«Errare è umano, perdonare
è divino». È suggestiva
questa battuta dell’autore
inglese Alexander
Pope. Noi la adottiamo
come epigrafe ideale di
una storia biblica che ha conquistato
i secoli, quella di Giuseppe l’egiziano.
La vicenda è narrata nei capp. 37-50 del
libro della Genesi ed è una dimostrazione
esemplare del tema che stiamo
sviluppando: la relazione tra famiglia
e misericordia. Lo è al negativo nella
prima parte quando si ramifica nella famiglia
di Giacobbe quella zizzania che
è l’invidia tra fratelli, sorgente di odio e
di cattiveria.
Questo antipodo della misericordia
è molto famoso, soprattutto quando i
fratelli si caricano di odio fratricida
che per fortuna sfocia solo nella vendita
di Giuseppe come schiavo. Questi parenti-
serpenti non esitano anche a gettare
nella disperazione il loro vecchio
padre facendogli credere che il figlio è
stato sbranato da una belva. In realtà,
bestie feroci si erano rivelati proprio
loro che non temevano di procedere a
un fratricidio, come già era accaduto
nella storia di Abele e Caino.
Noi, però, vogliamo puntare la nostra
attenzione sull’aspetto positivo, la
lezione che Giuseppe – dopo le alterne
vicende che lo hanno condotto a diventare
vizir d’Egitto – impartisce loro testimoniando
un cuore misericordioso e
generoso. Certo, egli non ignora la necessità
della giustizia correttiva: attraverso
alcune prove guida i suoi fratelli
al pentimento e alla conversione. È a
questo punto che egli fa scattare il perdono
e la misericordia. Anzi, egli inserisce
l’avventura da lui vissuta all’interno
di un disegno divino provvidenziale,
approdato alla salvezza dell’intera famiglia
di Giacobbe e dei suoi figli.
Ascoltiamo le sue parole nell’istante
emozionante del riconoscimento: «Io
sono Giuseppe, il vostro fratello, quello
che voi avete venduto sulla via verso l’Egitto.

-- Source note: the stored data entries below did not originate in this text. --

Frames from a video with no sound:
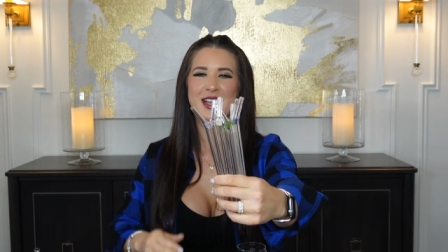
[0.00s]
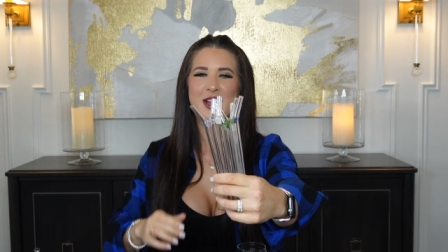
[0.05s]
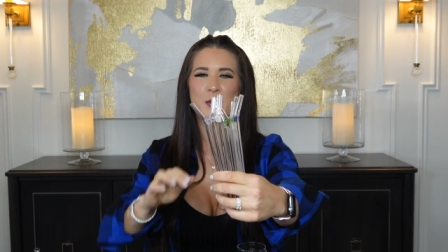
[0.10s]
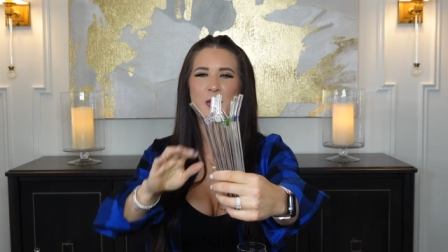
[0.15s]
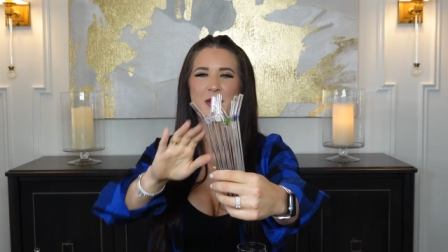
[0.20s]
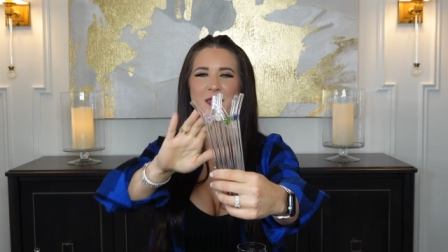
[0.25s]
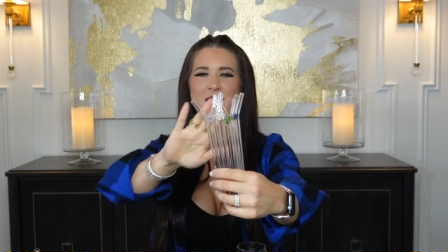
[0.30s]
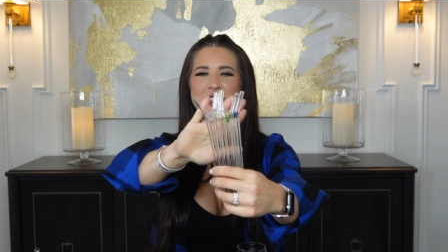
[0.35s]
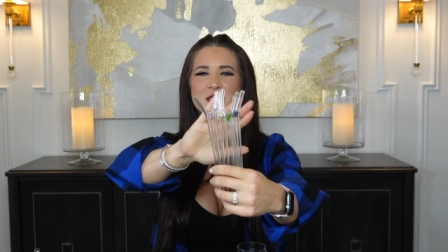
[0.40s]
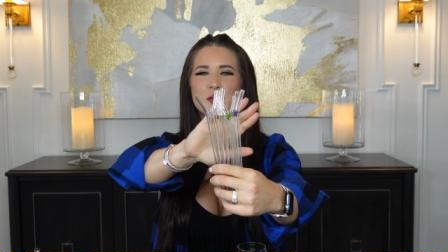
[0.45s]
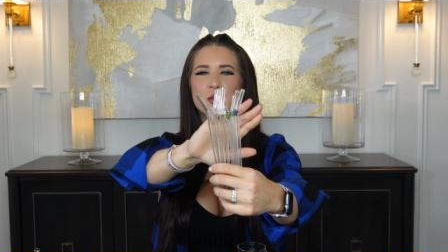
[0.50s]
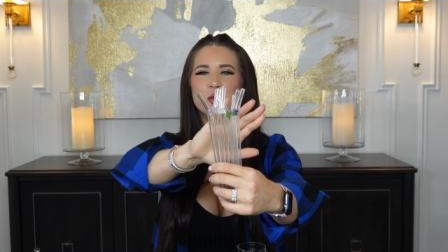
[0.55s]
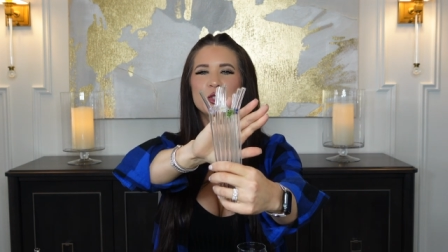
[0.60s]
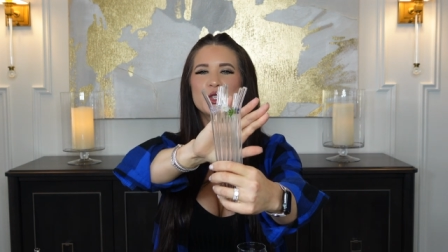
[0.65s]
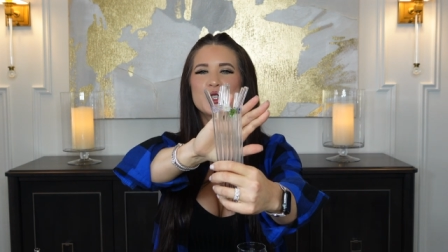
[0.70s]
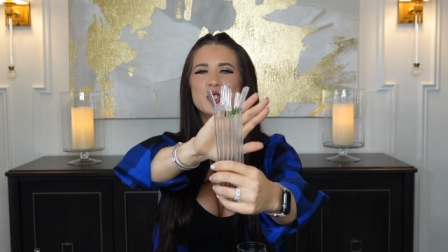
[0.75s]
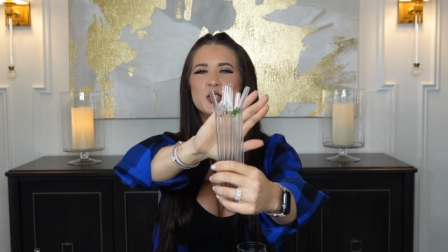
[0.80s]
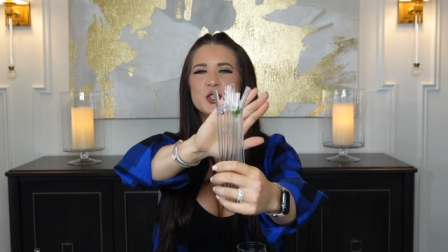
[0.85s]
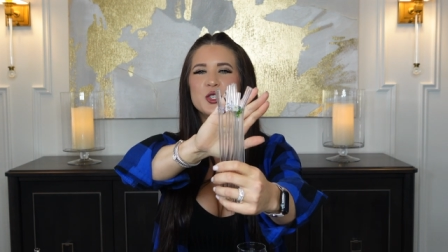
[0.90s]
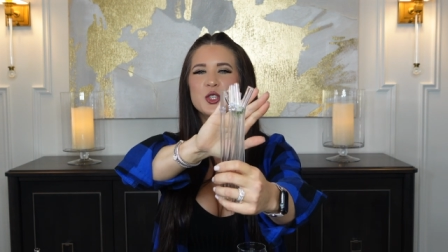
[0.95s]
with these
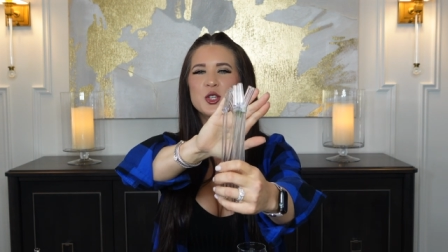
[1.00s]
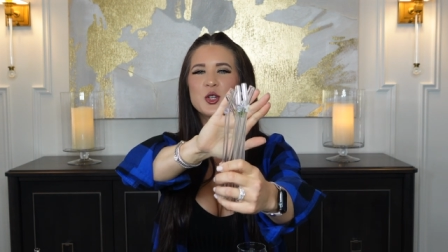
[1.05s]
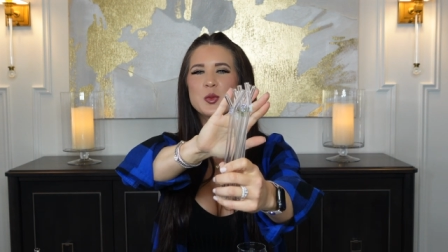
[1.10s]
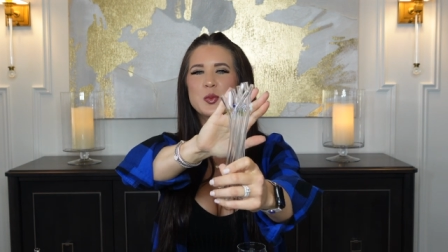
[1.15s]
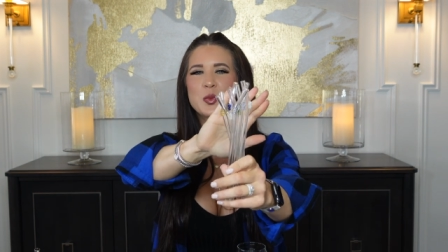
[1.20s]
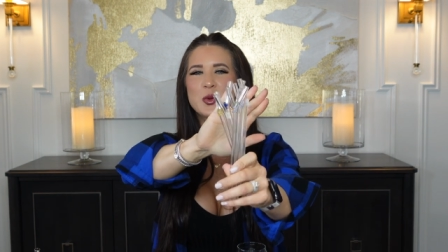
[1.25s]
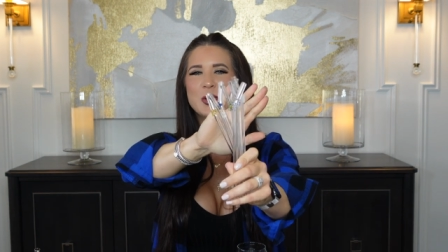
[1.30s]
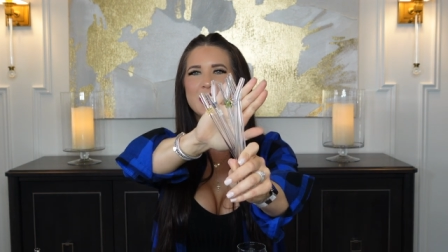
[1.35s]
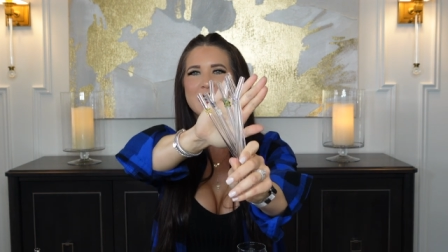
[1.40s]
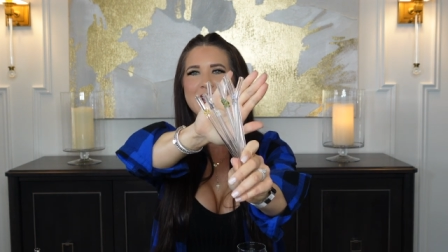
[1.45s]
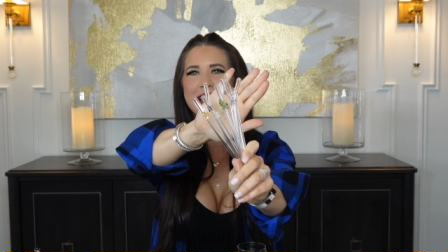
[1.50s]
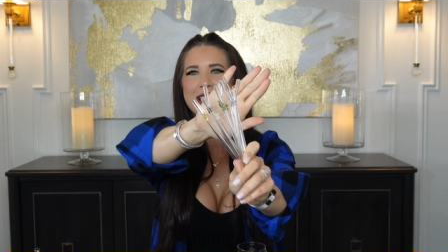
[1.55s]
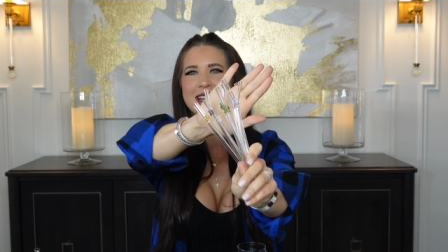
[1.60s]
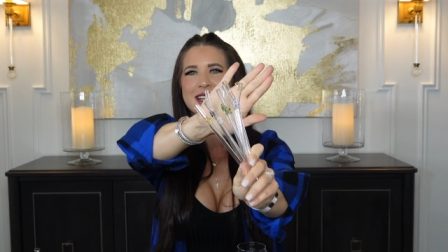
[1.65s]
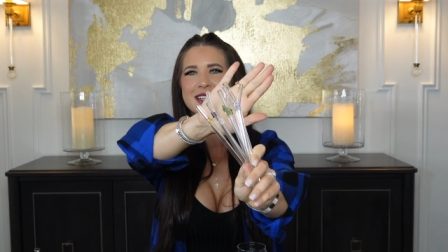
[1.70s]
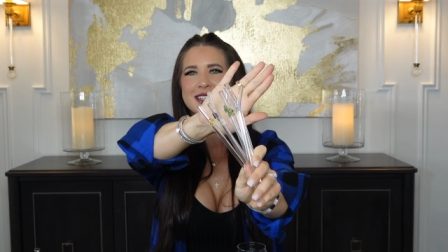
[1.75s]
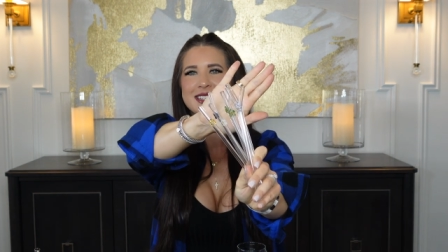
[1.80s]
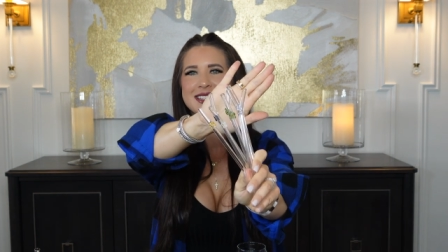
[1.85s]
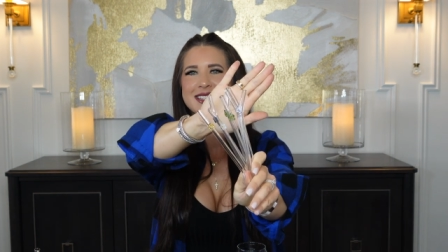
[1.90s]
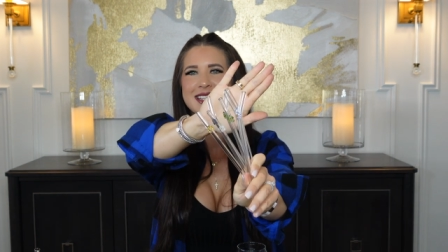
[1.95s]
super
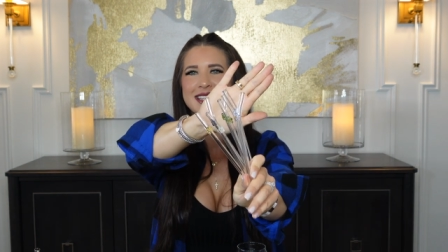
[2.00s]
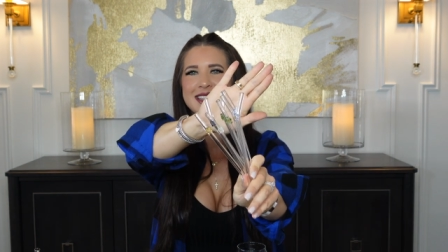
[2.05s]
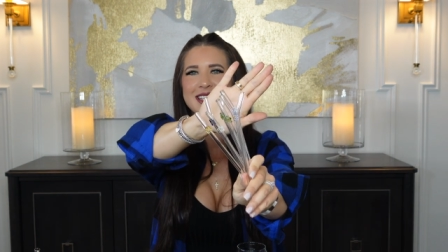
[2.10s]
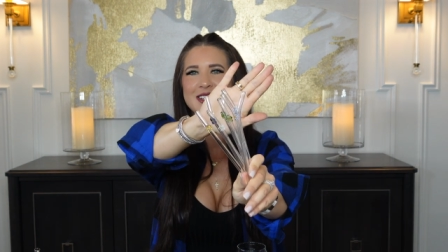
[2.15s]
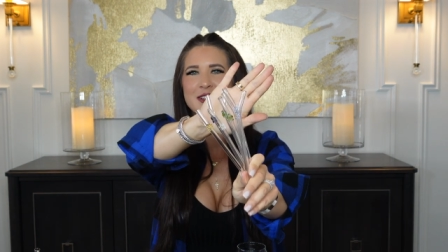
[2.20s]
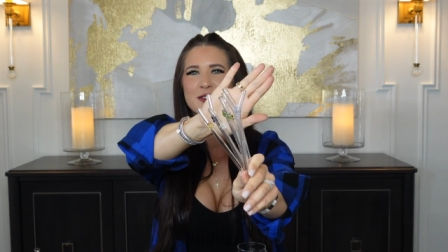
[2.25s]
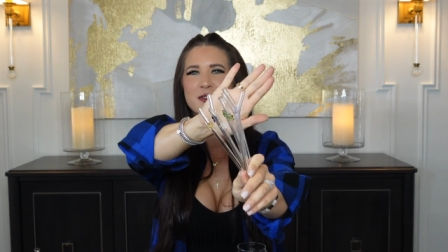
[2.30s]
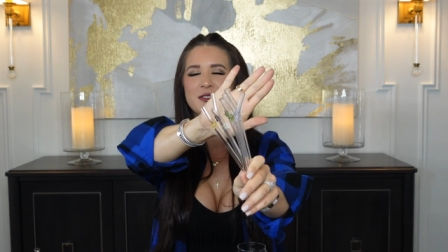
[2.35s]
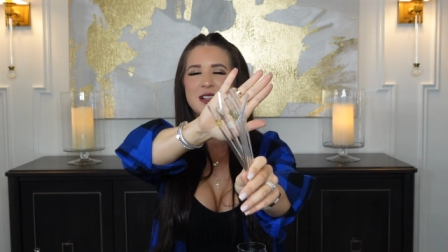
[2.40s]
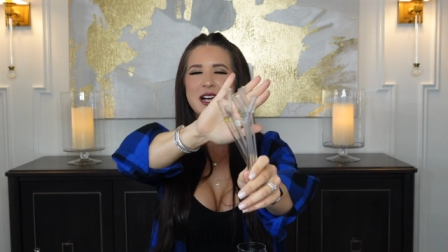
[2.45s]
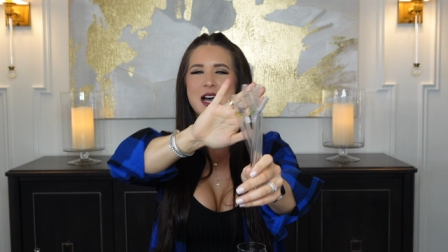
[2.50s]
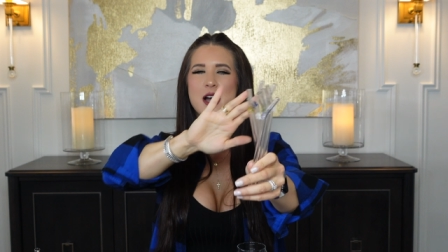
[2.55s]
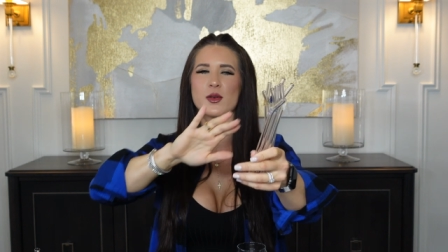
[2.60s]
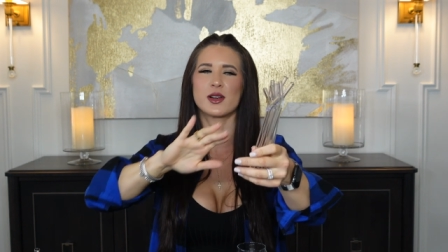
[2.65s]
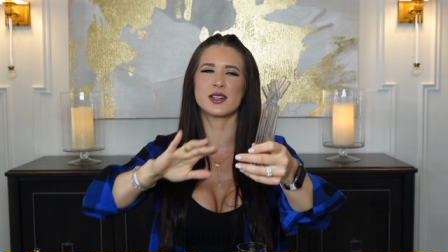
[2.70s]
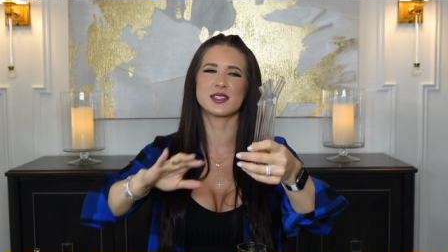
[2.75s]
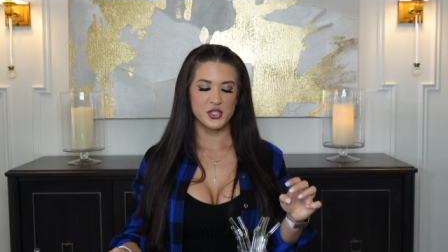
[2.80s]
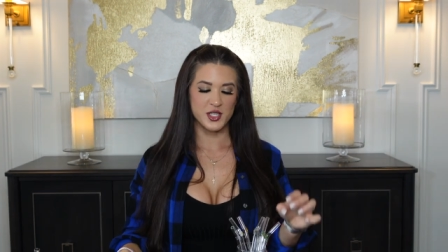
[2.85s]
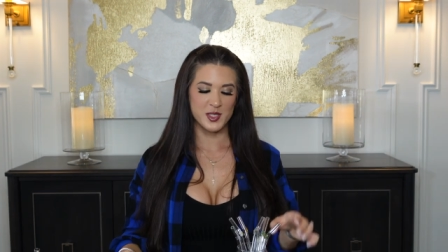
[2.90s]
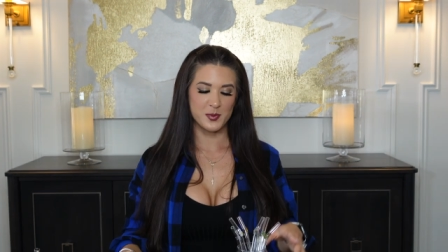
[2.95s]
nice little
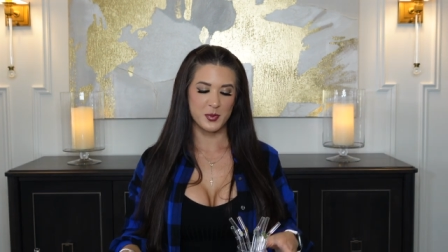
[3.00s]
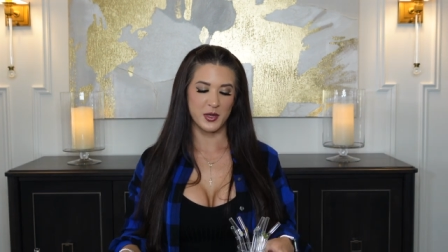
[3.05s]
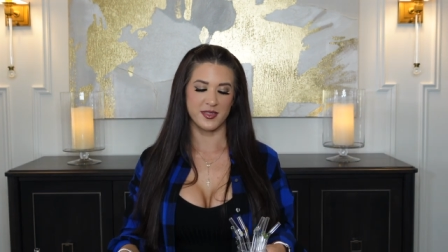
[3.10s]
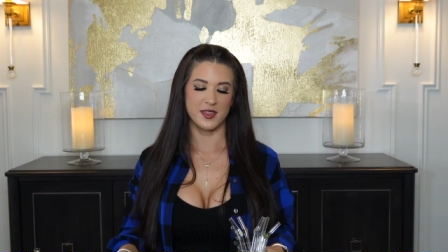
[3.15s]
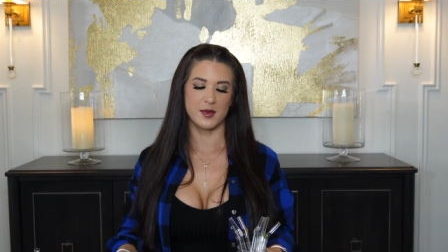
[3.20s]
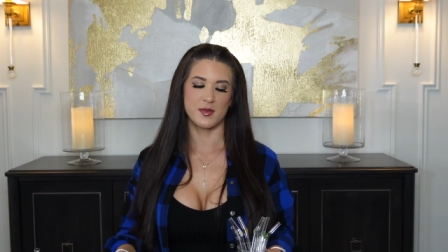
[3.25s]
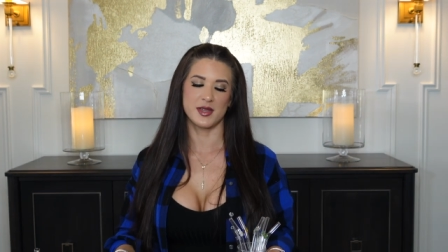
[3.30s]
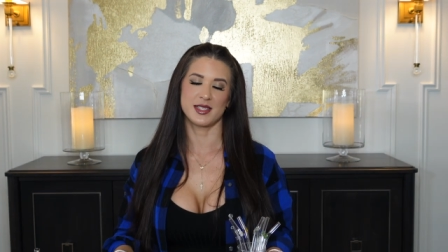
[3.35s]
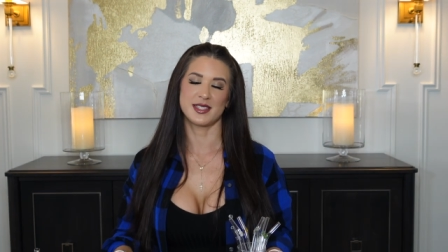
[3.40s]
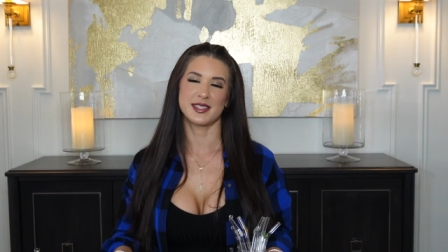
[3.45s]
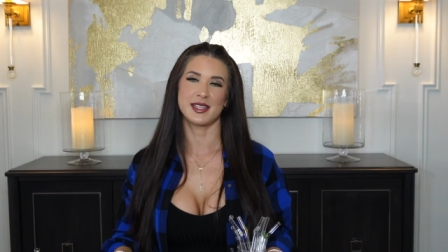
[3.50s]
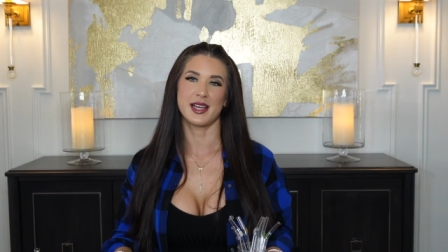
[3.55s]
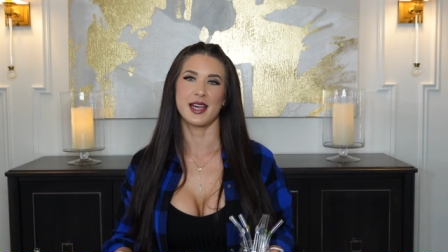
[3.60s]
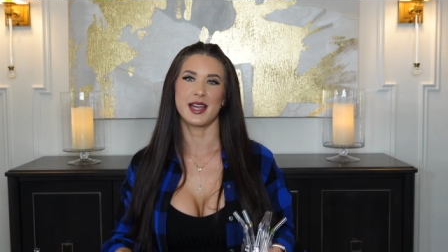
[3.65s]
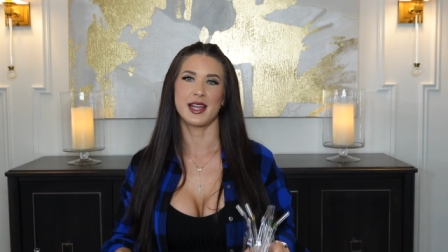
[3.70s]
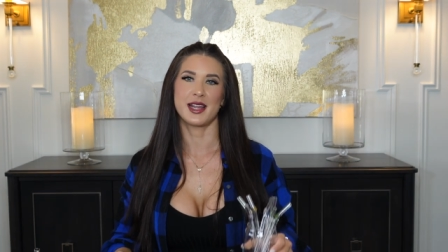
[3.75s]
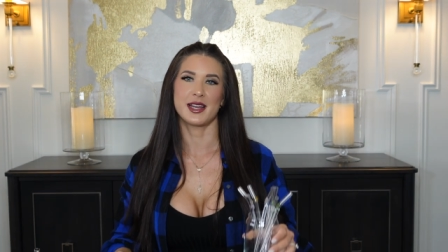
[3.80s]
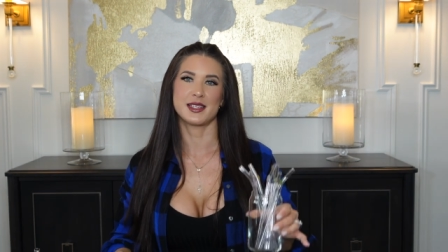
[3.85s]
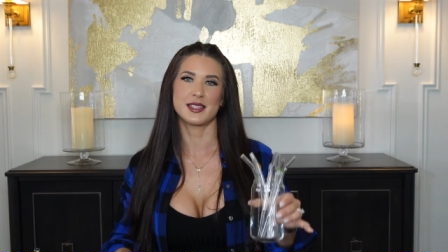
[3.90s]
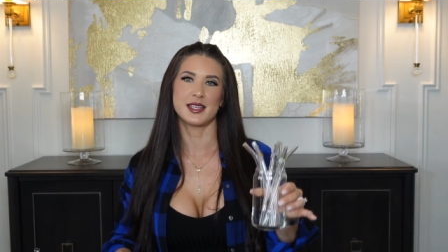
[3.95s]
flowers. Just put them
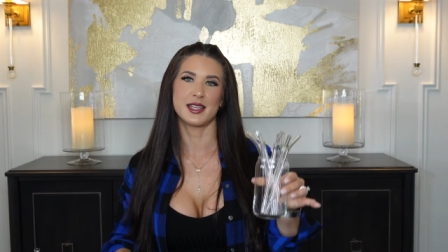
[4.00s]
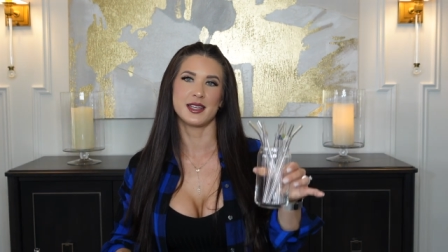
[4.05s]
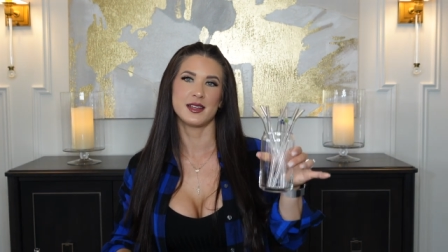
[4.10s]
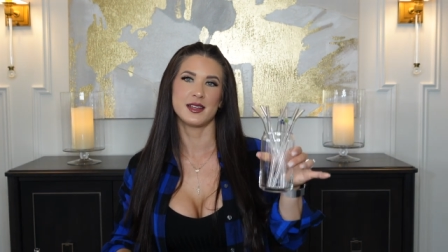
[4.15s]
inside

Ma ora non vi rattristate e non vi
crucciate per avermi venduto quaggiù,
perché Dio mi ha mandato qui prima di
voi, per assicurare a voi la sopravvivenza
nella terra e per farvi vivere per una
grande liberazione. Dunque non siete
stati voi a mandarmi qui, ma Dio» (Genesi
45,4-8). Dopo questo svelamento
che lascia basiti i suoi fratelli, egli li abbraccia
e bacia piangendo.
Nella sua visione così coraggiosa
il crimine dei fratelli si trasforma nel
tassello di una trama più grande e gloriosa,
quella della salvezza non solo
di una famiglia ma del futuro popolo
di Dio. Sant’Ambrogio commentava:
«Che amore fraterno, che dolce paternità:
scusare anche il delitto di fratricidio
dicendolo opera della divina provvidenza
e non dell’umana empietà!».
Giuseppe ci invita ad adottare non la
forza della vendetta, ma la potenza
dell’amore e del perdono misericordioso.
E a scoprire la mano di Dio in
azione dove a prima vista sembrerebbe
essere all’opera solo la mano omicida
dell’uomo. Cerchiamo, perciò, di scoprire
anche all’interno delle amarezze
e cattiverie delle nostre famiglie una
possibilità segreta di redenzione che
solo Dio può compiere, lui che può
convertire il male in bene.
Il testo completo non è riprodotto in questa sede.